— Мы с Аароном — цари, а у царей свои счеты и свои понятия о чести. Если бы он был простым степным хищником, то я бы поверил сообщению твоего шпиона, но ведь он великий бег Хазарского каганата, с которыми не брезговали родниться и византийские императоры. Разве орел станет подобно воронам отбирать хлеб у воробьев? Разве великий царь может поступать, как безродный нечестивец? И разве его собственная вера позволяет с помощью коварства предавать друзей? Нет, Дави… Что скажут об Осе Багатаре потомки, если я предам своего союзника? Что скажут, если приведу свою конницу на земли соседа и вероломно займу прибережные крепости, вытоптав и разорив хазарские земли? Даже если Аарон действительно готовит мне ловушку, я не могу уподобляться ему. Любой аланский воин скажет, что это неблагородно, и мои собственные сыновья не смогут мною гордиться. И Господь наш Иисус Христос не упокоит меня в своих обителях…
Начальник тайной службы поклонился государю.
— Прости меня, аланский царь Ос Багатар, за мои дерзкие речи. Ты, как всегда, прав — царю следует оставаться благородным до самой смерти. Но молю тебя Христом Богом, когда придет письмо от хазар с просьбой о помощи, не вставай во главе отряда сам, а поставь своего военачальника. Поставь меня!

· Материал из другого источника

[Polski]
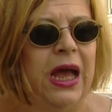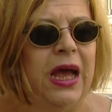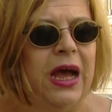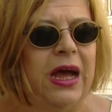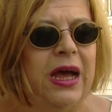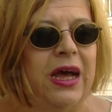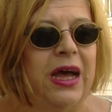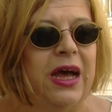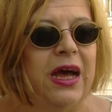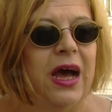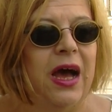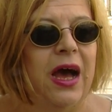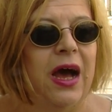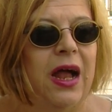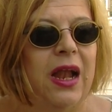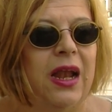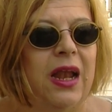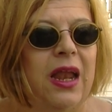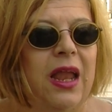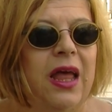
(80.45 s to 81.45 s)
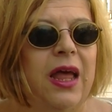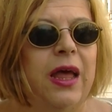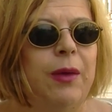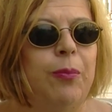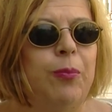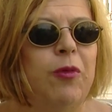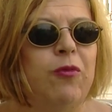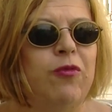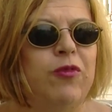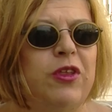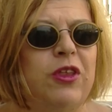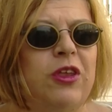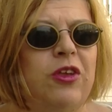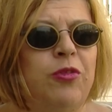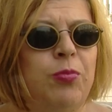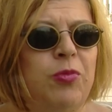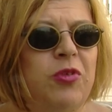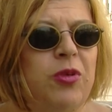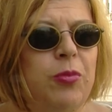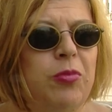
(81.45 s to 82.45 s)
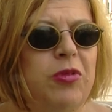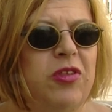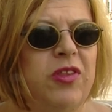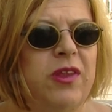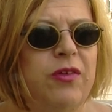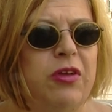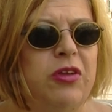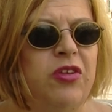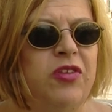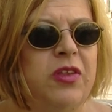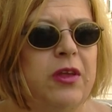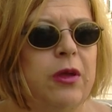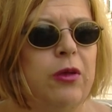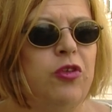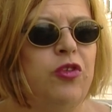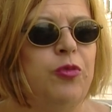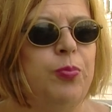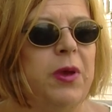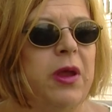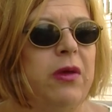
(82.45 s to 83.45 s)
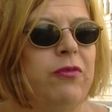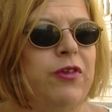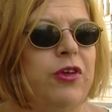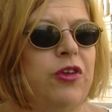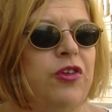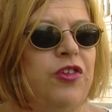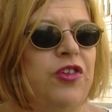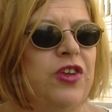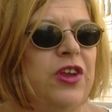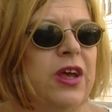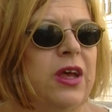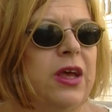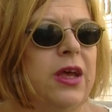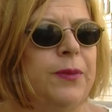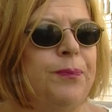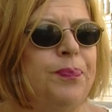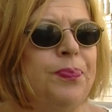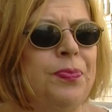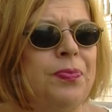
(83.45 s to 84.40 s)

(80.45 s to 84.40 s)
E, ale powinniśmy sobie zdawać z tego sprawę, że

Ос Багатар повернулся лицом к начальнику тайной службы:
— Давид, перед тем, как ты разбудил меня, я видел странный сон. Я помню его так ясно, будто все случилось со мной наяву… Я переходил через длинный мост, сотканный будто из света и связывающий края широкого ущелья, которого я никогда не видел. Это, без сомнения, было самым великим ущельем во вселенной — на всем Кавказе не встретишь такого…

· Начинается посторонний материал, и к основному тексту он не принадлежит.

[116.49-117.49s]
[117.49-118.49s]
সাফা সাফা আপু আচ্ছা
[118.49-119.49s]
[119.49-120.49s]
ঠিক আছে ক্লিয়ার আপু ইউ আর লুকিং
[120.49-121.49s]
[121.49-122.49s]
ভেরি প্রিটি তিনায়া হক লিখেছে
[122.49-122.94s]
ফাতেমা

За мной и передо мной шло много людей разных вер, принадлежащих к разным народам — потомки Сима, Хама и Иафета. Под мостом чернела бездна, дна которой не увидел бы и самый зоркий лучник. Многие и многие сыны Адамовы срывались с моста в эту ужасную пропасть. Некоторых из идущих поддерживали светоносные мужи с крыльями, других сшибали в пропасть безобразные птицы с телом и крыльями грифа, но лицами, напоминающие жестоких тюркских багатаров — каджи, обладающих воистину дьявольской душой и в бесновании с которыми никто не может сравниться. Многие попадали, но были и такие, кто проходил путь до конца.
Я шел по мосту смело — мою совесть не отягощал ни один неблагородный поступок. Но даже если бы по своим грехам я упал в эту пропасть, то летел бы в нее, прославляя правосудие Божье. И даже в чреве глубочайшей бездны я продолжал бы славить Создателя, как пророк Иона в чреве кита, насколько бы мне хватило сил. Я молился своему военачальнику Иисусу, и ноги мои не колебались. Грифы-каджи старались привести меня в смятение и налетали на меня со всех сторон, устрашая яростными гримасами. Но не убоялось сердце мое — я взирал лишь на светоносных мужей, ободряюще улыбающихся мне.